Department of Bioinformatics, Fraunhofer Institute for Algorithms and Scientific Computing (SCAI), Sankt Augustin, Germany.
Rheinische Friedrich-Wilhelms-Universität Bonn, Bonn, Germany.
J Alzheimers Dis. 2024;99(4):1409-1423. doi: 10.3233/JAD-240116.
Despite numerous past endeavors for the semantic harmonization of Alzheimer's disease (AD) cohort studies, an automatic tool has yet to be developed.
As cohort studies form the basis of data-driven analysis, harmonizing them is crucial for cross-cohort analysis. We aimed to accelerate this task by constructing an automatic harmonization tool.
We created a common data model (CDM) through cross-mapping data from 20 cohorts, three CDMs, and ontology terms, which was then used to fine-tune a BioBERT model. Finally, we evaluated the model using three previously unseen cohorts and compared its performance to a string-matching baseline model.

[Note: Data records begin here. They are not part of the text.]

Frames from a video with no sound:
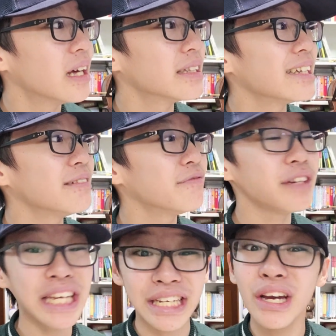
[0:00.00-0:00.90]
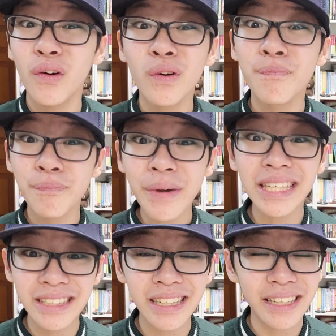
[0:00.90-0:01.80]
then we would
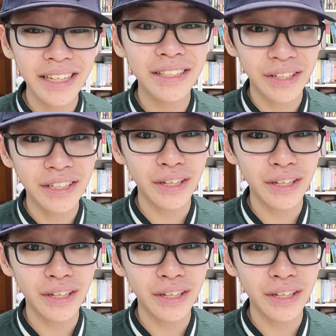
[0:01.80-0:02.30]
basically turn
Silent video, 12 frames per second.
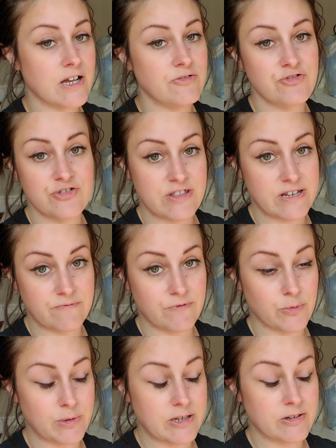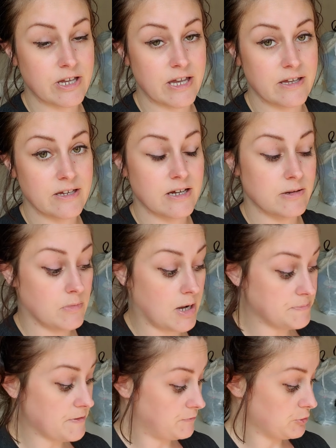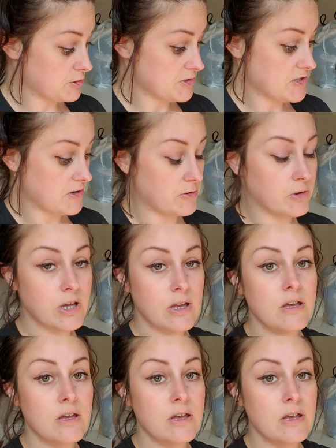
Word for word: I just didn't film it, okay? I mopped the floors though.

Here, we present our AD-Mapper interface for automatic harmonization of AD cohort studies, which outperformed a string-matching baseline on previously unseen cohort studies. We showcase our CDM comprising 1218 unique variables.
AD-Mapper leverages semantic similarities in naming conventions across cohorts to improve mapping performance.
尽管过去有许多努力致力于阿尔茨海默病(AD)队列研究的语义协调,但尚未开发出自动工具。
由于队列研究构成了数据驱动分析的基础,因此协调它们对于跨队列分析至关重要。我们旨在通过构建自动协调工具来加速这项任务。
我们通过从 20 个队列、3 个 CDM 和本体论术语中交叉映射数据创建了一个通用数据模型(CDM),然后使用该模型对 BioBERT 模型进行微调。最后,我们使用三个以前未见过的队列来评估模型,并将其性能与字符串匹配基线模型进行比较。
在此,我们展示了用于自动协调 AD 队列研究的 AD-Mapper 界面,该界面在以前未见过的队列研究中优于字符串匹配基线模型。我们展示了包含 1218 个独特变量的 CDM。
AD-Mapper 利用了队列命名约定中的语义相似性来提高映射性能。